## RAW DATA
[Start of section]

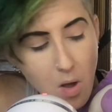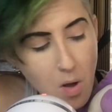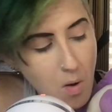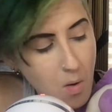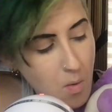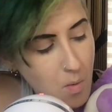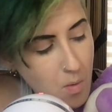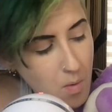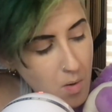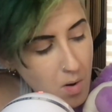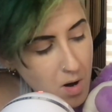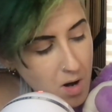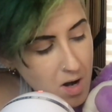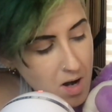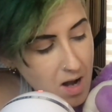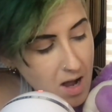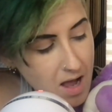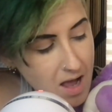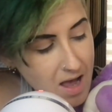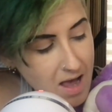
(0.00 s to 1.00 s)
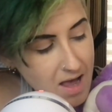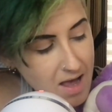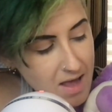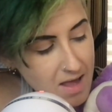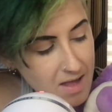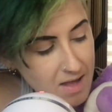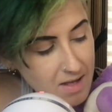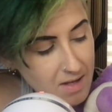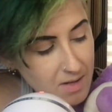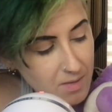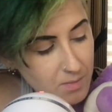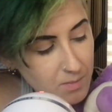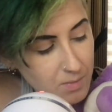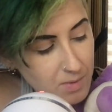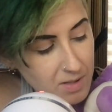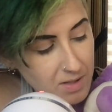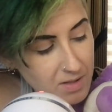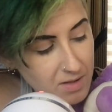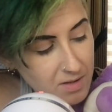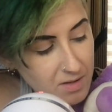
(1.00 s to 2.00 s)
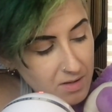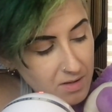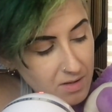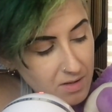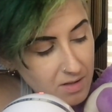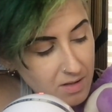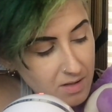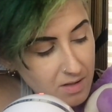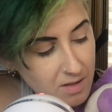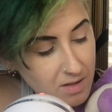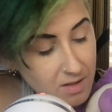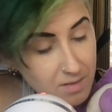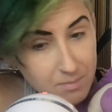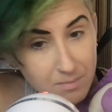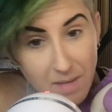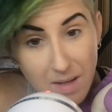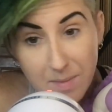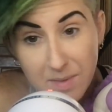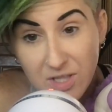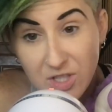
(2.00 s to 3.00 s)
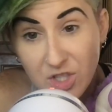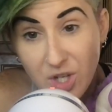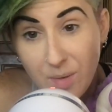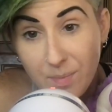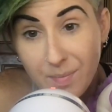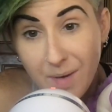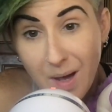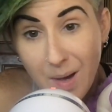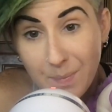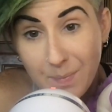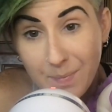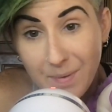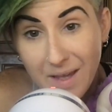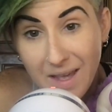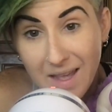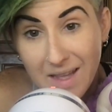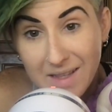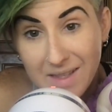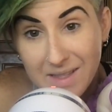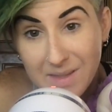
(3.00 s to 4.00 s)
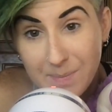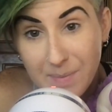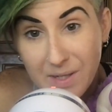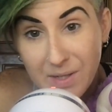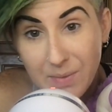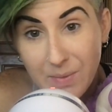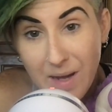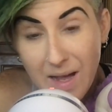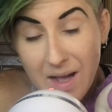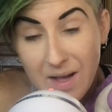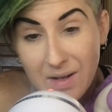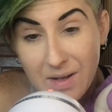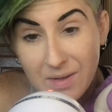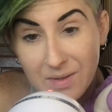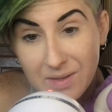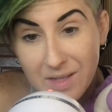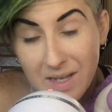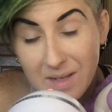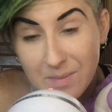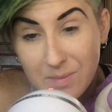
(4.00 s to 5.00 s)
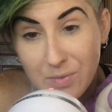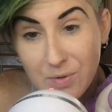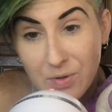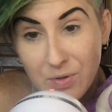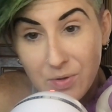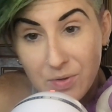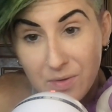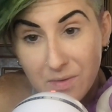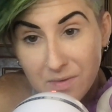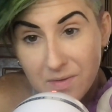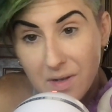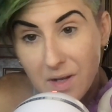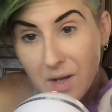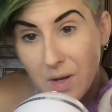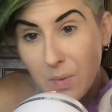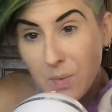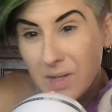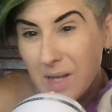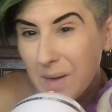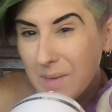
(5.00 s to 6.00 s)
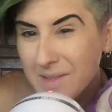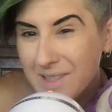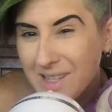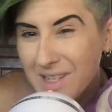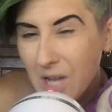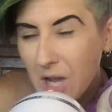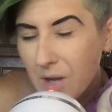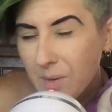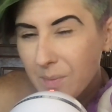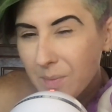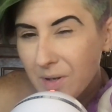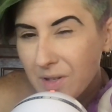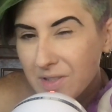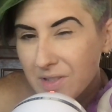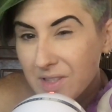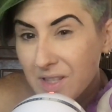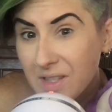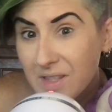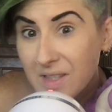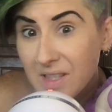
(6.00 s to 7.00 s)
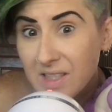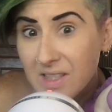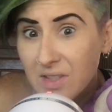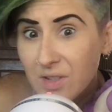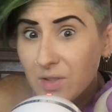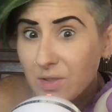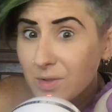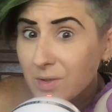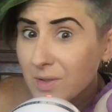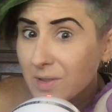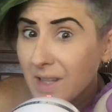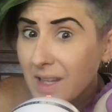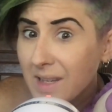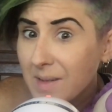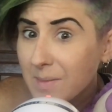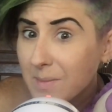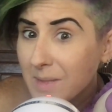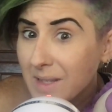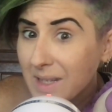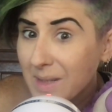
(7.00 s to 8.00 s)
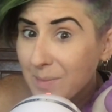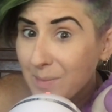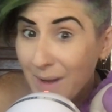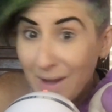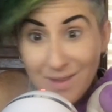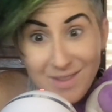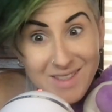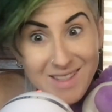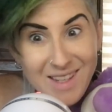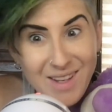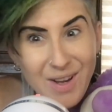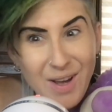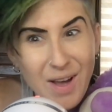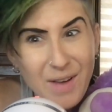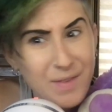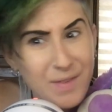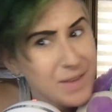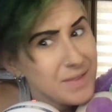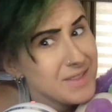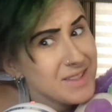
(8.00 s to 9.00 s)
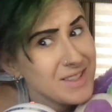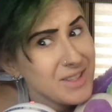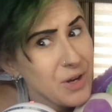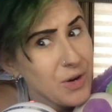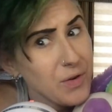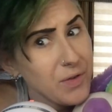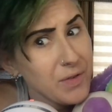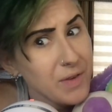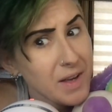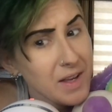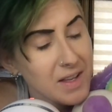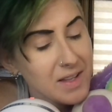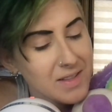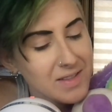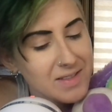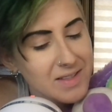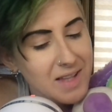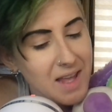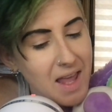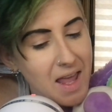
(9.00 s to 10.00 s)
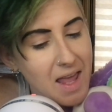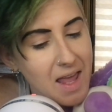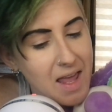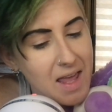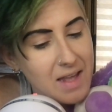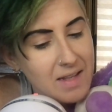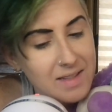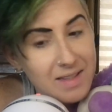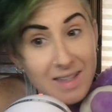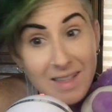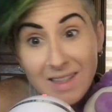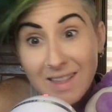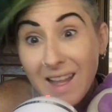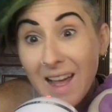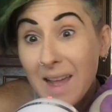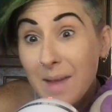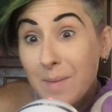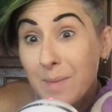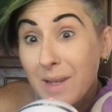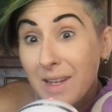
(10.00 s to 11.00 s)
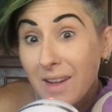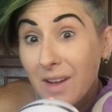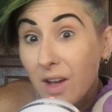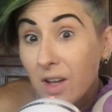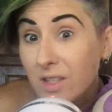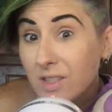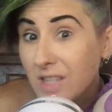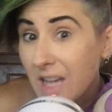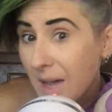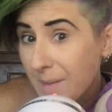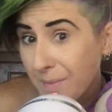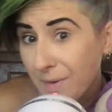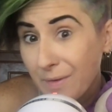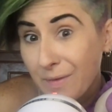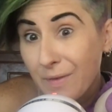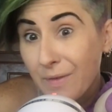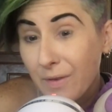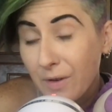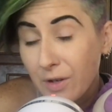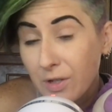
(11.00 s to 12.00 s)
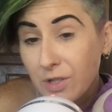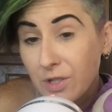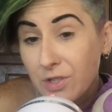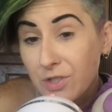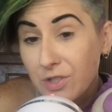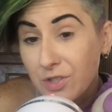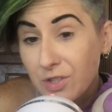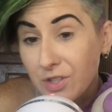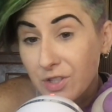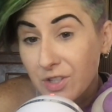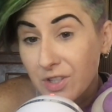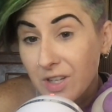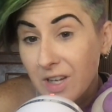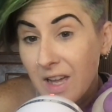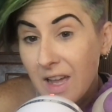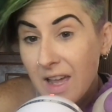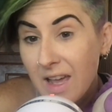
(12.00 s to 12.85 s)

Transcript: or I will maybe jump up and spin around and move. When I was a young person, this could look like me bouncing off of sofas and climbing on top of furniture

[End of section]

## PROBLEM TO WORK ON
The lines running from the beginning of the listing above through the line that holds "(11.00 s to 12.00 s)" are to be duplicated exactly, both ends kept, pictures omitted.

## RESULT BELOW
(0.00 s to 1.00 s)
(1.00 s to 2.00 s)
(2.00 s to 3.00 s)
(3.00 s to 4.00 s)
(4.00 s to 5.00 s)
(5.00 s to 6.00 s)
(6.00 s to 7.00 s)
(7.00 s to 8.00 s)
(8.00 s to 9.00 s)
(9.00 s to 10.00 s)
(10.00 s to 11.00 s)
(11.00 s to 12.00 s)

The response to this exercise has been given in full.